The memory of Cole going off the rails ten years ago surfaces. It was right after Adrian’s conviction. He’d been so sure that our brother would get off or at least get a slap on the wrist since he was only nineteen. We all thought that the judge would give leniency, considering the circumstances. It was a rude awakening when that didn’t happen.

“I’ll kill them all. I’ll fucking do it.” I don’t think I’ll ever get those words out of my head or the images of him waving a gun around in his tirade. Wes blocking the door and Sutton trying to talk sense into him float into view. I’d never felt so out of control in my life. I’d never felt so worthless to my family.
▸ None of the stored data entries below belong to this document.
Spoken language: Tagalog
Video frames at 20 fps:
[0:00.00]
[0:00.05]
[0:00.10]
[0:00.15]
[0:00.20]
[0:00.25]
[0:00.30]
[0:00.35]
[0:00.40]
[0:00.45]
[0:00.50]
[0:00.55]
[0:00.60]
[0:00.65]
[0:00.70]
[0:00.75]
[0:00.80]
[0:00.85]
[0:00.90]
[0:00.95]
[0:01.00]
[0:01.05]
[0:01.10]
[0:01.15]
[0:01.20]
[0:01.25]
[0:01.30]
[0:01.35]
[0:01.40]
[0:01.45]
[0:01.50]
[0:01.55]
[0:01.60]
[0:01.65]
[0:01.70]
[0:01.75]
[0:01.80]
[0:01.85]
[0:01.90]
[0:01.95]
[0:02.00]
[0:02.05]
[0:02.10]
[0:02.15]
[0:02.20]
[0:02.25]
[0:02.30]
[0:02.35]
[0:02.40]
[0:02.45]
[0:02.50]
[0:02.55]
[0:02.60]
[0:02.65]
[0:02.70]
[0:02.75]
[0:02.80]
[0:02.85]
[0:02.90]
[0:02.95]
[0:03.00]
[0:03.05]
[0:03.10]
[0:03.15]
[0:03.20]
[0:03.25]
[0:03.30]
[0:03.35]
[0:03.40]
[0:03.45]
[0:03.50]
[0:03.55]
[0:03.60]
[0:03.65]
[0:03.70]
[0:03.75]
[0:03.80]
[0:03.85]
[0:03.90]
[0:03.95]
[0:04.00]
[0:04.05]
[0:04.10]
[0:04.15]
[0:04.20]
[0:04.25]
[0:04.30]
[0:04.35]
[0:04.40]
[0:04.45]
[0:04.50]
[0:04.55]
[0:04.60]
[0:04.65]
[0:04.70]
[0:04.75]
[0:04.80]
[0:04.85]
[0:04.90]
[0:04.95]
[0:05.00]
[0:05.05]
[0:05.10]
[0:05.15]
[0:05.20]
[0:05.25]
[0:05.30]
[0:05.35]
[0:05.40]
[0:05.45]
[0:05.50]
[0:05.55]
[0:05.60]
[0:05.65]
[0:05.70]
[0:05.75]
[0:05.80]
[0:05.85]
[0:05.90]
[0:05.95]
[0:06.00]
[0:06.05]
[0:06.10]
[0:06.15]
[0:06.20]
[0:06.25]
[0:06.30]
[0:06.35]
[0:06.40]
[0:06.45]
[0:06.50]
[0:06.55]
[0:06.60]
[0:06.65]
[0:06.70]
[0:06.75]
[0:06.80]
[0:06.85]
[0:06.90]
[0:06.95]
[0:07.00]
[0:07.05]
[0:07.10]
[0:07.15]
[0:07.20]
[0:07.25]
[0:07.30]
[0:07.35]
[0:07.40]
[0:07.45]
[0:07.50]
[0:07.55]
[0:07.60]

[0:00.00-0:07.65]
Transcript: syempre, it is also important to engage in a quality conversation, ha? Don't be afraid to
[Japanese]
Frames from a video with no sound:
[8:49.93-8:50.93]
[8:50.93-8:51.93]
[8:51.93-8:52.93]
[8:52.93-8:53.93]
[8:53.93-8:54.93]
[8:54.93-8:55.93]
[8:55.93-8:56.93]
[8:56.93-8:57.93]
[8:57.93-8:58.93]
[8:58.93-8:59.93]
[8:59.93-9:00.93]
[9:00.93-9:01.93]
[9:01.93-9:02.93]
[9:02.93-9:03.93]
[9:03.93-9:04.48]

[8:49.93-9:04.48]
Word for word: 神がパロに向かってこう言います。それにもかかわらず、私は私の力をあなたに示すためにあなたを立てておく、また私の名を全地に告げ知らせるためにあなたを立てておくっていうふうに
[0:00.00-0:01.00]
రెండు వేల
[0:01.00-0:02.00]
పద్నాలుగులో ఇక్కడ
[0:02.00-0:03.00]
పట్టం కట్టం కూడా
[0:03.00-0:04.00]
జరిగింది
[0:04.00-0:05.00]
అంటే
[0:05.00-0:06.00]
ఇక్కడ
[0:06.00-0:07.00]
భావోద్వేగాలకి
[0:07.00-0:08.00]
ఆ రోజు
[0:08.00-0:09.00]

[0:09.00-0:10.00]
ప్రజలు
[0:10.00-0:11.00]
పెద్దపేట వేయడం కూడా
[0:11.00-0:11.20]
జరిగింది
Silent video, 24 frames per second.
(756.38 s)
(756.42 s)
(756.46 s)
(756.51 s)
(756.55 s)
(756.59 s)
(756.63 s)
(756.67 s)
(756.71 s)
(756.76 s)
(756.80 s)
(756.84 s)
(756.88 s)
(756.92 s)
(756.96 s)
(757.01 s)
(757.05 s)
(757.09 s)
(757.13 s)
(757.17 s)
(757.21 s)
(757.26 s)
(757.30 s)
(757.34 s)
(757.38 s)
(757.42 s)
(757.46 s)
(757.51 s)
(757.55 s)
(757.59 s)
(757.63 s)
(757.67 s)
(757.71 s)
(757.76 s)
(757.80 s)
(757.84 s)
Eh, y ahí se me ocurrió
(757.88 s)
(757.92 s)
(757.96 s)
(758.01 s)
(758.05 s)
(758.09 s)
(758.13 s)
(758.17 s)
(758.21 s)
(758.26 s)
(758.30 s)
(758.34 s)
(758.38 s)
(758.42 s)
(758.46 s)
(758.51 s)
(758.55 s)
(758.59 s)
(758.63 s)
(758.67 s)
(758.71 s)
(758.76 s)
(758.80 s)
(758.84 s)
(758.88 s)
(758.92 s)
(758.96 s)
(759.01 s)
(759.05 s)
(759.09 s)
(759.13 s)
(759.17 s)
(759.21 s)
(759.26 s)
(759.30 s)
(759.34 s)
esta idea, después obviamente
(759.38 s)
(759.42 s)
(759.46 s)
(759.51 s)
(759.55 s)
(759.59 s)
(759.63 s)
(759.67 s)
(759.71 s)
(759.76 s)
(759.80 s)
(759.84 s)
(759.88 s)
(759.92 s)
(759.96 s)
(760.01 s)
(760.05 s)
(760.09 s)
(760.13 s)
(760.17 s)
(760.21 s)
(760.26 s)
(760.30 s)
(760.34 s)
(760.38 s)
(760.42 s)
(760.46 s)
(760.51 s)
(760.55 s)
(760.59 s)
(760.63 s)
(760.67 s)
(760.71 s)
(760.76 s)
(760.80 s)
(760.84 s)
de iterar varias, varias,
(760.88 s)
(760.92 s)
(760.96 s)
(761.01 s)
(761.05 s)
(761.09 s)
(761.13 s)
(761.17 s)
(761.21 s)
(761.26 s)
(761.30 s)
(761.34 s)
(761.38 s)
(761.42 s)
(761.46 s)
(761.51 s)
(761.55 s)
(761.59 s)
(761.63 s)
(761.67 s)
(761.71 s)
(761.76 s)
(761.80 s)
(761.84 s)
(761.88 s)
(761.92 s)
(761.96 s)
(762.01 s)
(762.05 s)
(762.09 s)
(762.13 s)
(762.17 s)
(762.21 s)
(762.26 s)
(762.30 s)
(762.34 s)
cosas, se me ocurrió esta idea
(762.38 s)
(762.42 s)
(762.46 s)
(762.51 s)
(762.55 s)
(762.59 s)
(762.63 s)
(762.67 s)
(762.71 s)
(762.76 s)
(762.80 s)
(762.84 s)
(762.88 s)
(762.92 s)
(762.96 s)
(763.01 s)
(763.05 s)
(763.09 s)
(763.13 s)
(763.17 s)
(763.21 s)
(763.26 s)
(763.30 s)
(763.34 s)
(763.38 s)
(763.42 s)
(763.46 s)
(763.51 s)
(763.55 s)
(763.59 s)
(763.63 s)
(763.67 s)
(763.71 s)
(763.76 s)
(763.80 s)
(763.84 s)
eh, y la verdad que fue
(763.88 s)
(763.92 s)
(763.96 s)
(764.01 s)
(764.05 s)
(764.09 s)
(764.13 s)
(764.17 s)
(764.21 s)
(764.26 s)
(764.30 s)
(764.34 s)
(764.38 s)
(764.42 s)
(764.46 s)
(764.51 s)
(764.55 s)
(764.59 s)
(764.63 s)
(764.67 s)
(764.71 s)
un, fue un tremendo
Two of my brothers needed me and I couldn’t do anything to help them. Adrian was given ten years in prison and I had to send Cole away to a facility until he was stable. I felt like I was abandoning them both in some way. I wonder if they felt the same—if that feeling never went away. It’s a stark reminder that our pact doesn’t protect us from everything, that we’re not invincible.

I push those thoughts and memories aside. I have more important things to focus on.

Pulling up the location log of Gavin’s phone, I look over it again, hoping something will stick out. The hotel, then our house, the Evergreen Inn, our house again multiple times, then the cabin Cole took Thea to. Nothing after that.

A thought pops into my head. I may not have much in the way of Gavin’s location, but I still have Cole’s location log up until he went missing.

My fingers fly across the keyboard, pulling up Cole’s GPS history from June to September. The list is long, but I have all day. There has to be an answer here. There has to be.